_Task to complete_. All the records that follow need to be reproduced exactly. Omit the images.

_Stored items_.
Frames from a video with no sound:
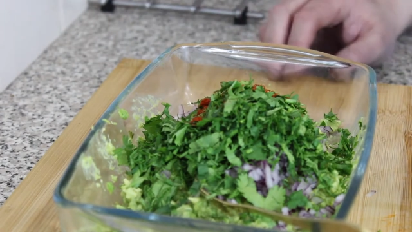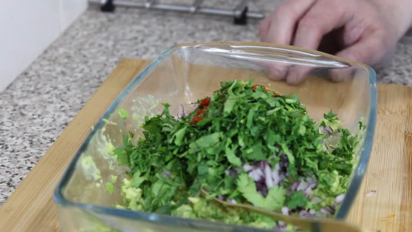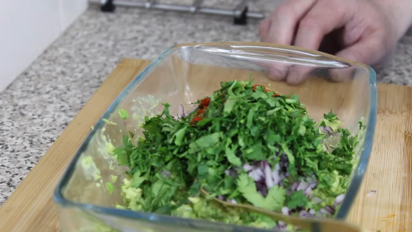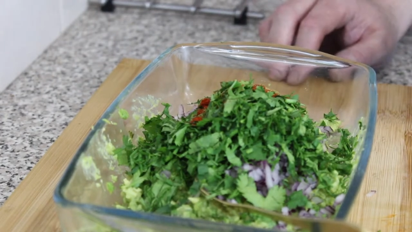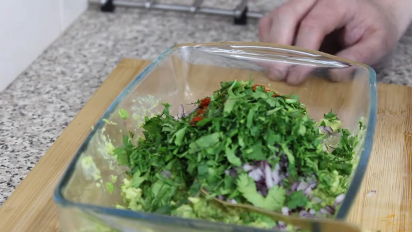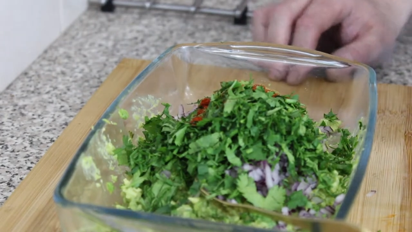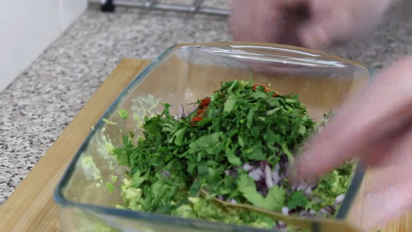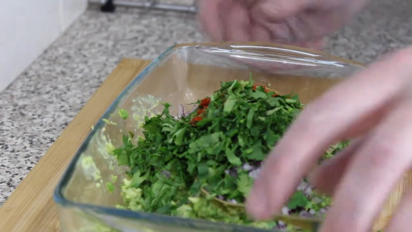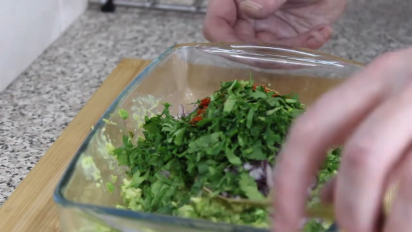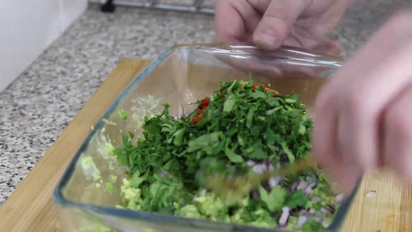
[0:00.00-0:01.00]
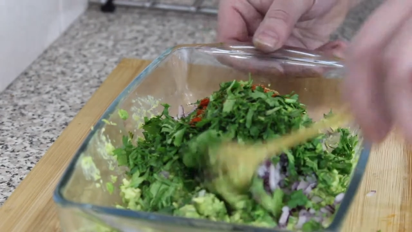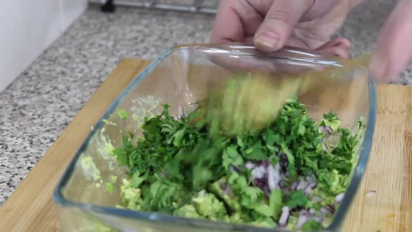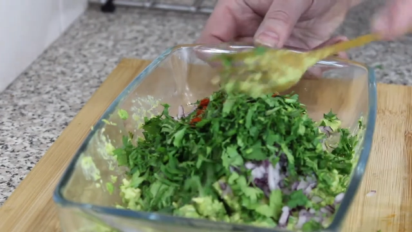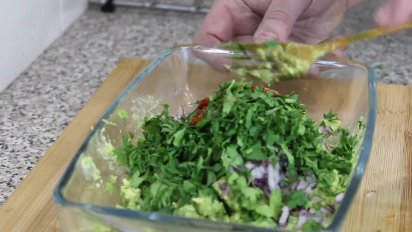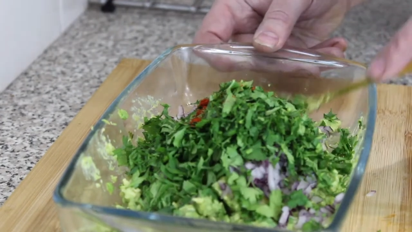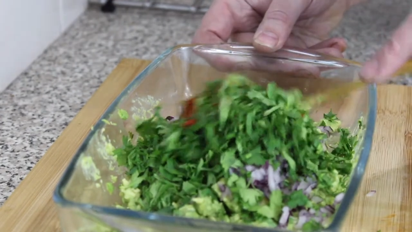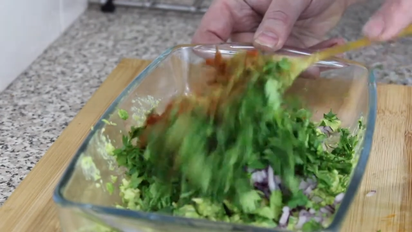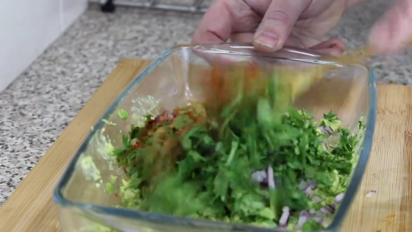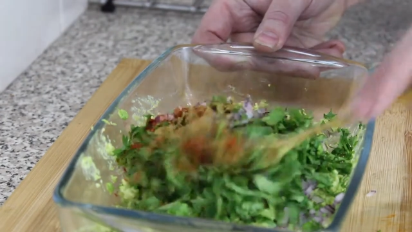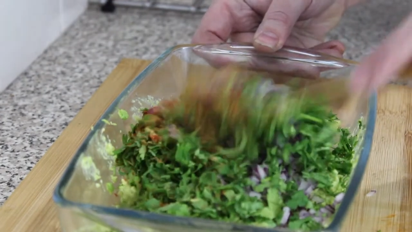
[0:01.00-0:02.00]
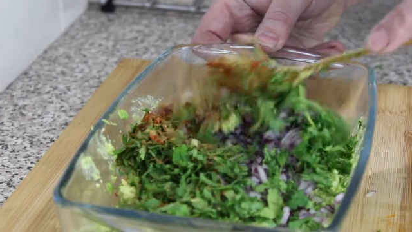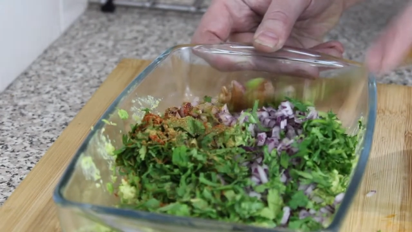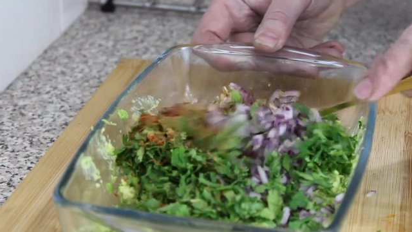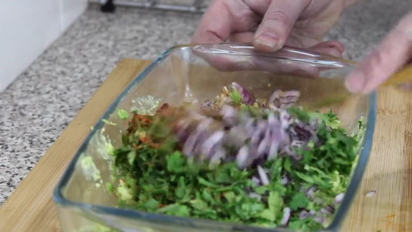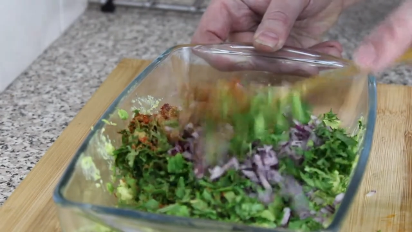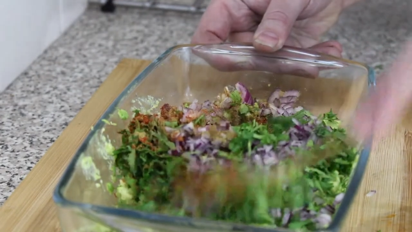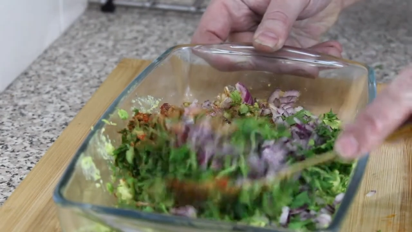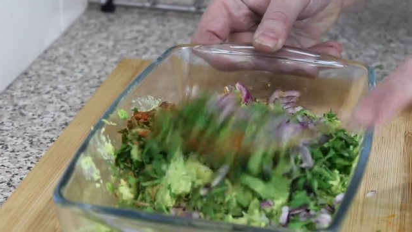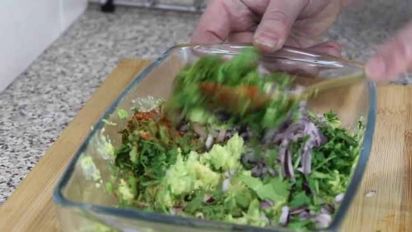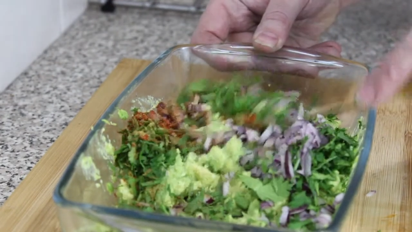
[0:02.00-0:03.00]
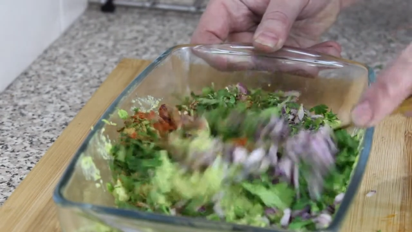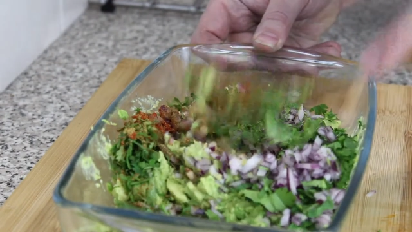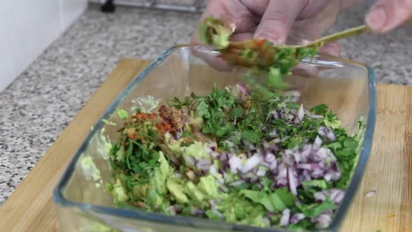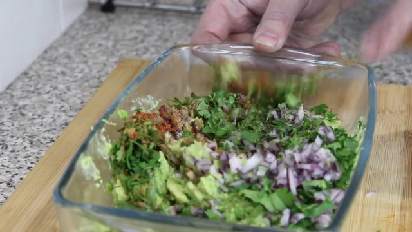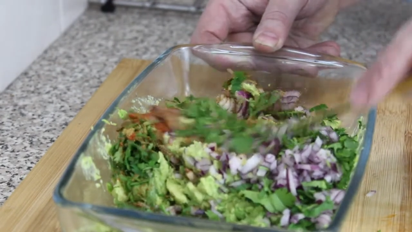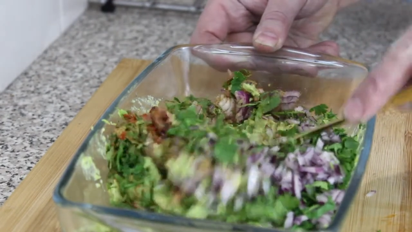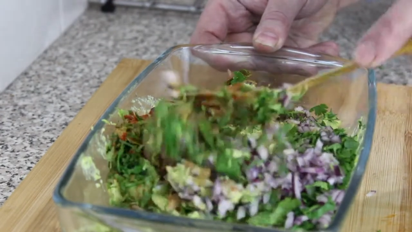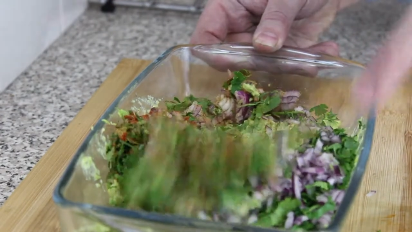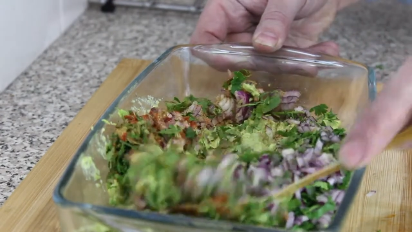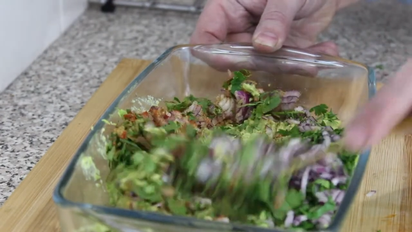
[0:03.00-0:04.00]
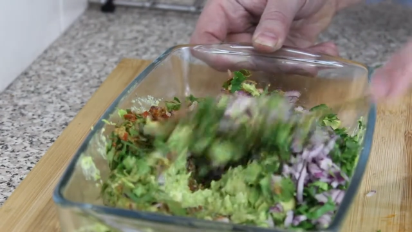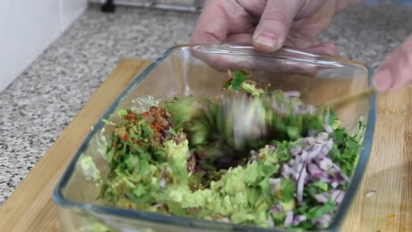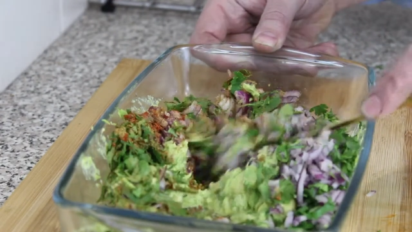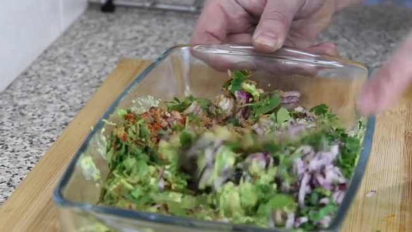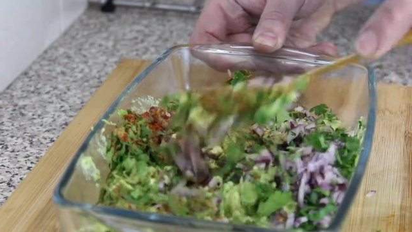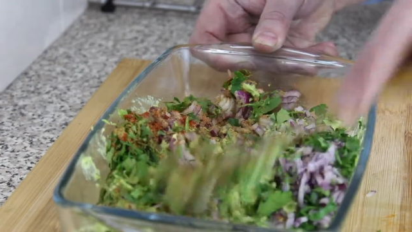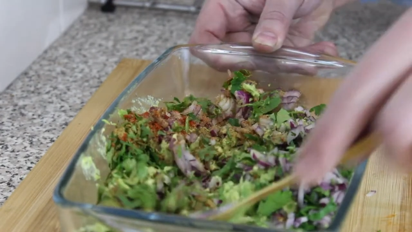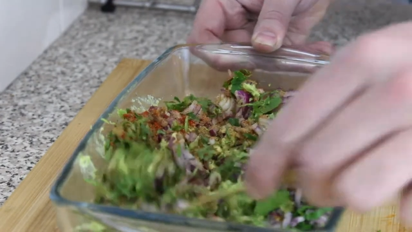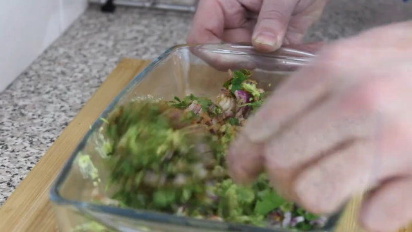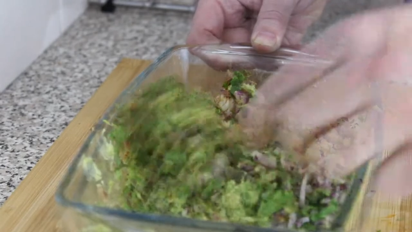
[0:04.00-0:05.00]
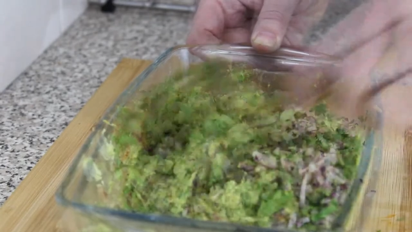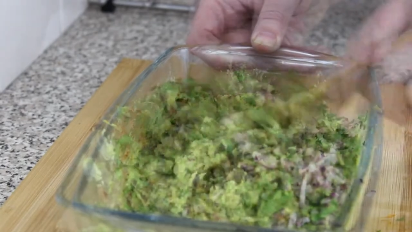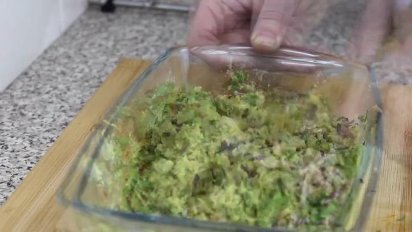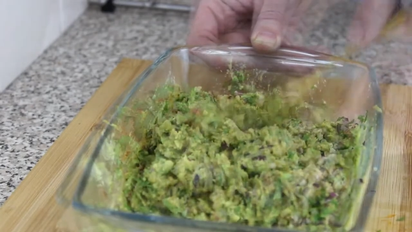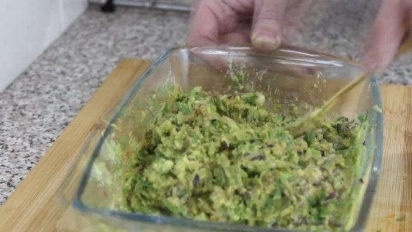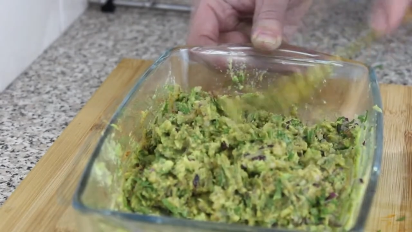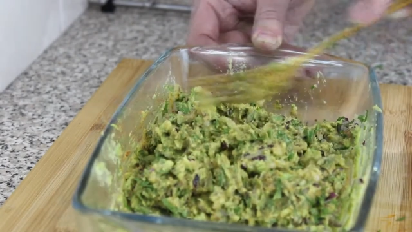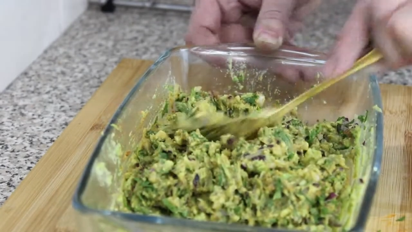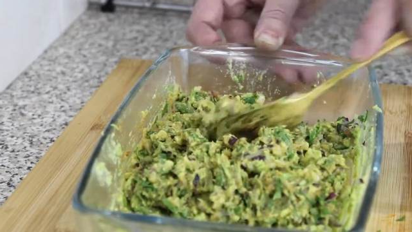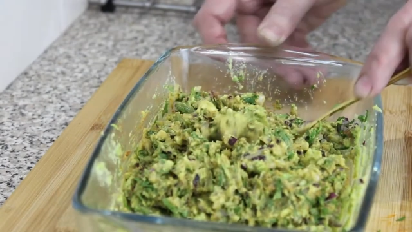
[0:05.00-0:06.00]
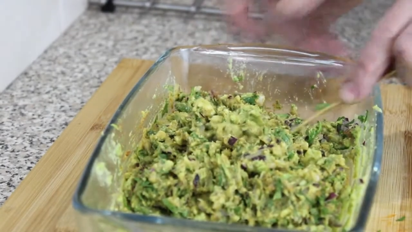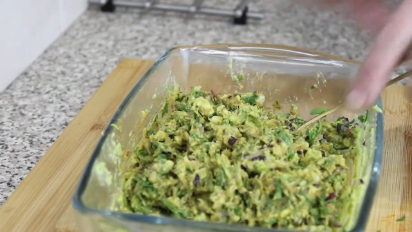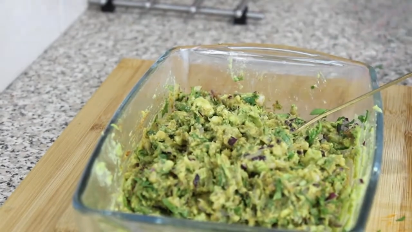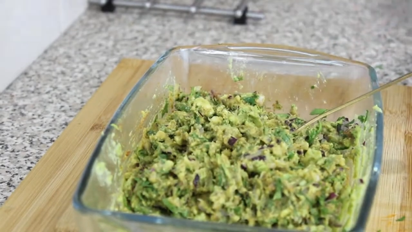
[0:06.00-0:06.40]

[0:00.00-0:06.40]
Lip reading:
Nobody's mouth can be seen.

_Answer space_.
Frames from a video with no sound:
[0:00.00-0:01.00]
[0:01.00-0:02.00]
[0:02.00-0:03.00]
[0:03.00-0:04.00]
[0:04.00-0:05.00]
[0:05.00-0:06.00]
[0:06.00-0:06.40]

[0:00.00-0:06.40]
Lip reading:
Nobody's mouth can be seen.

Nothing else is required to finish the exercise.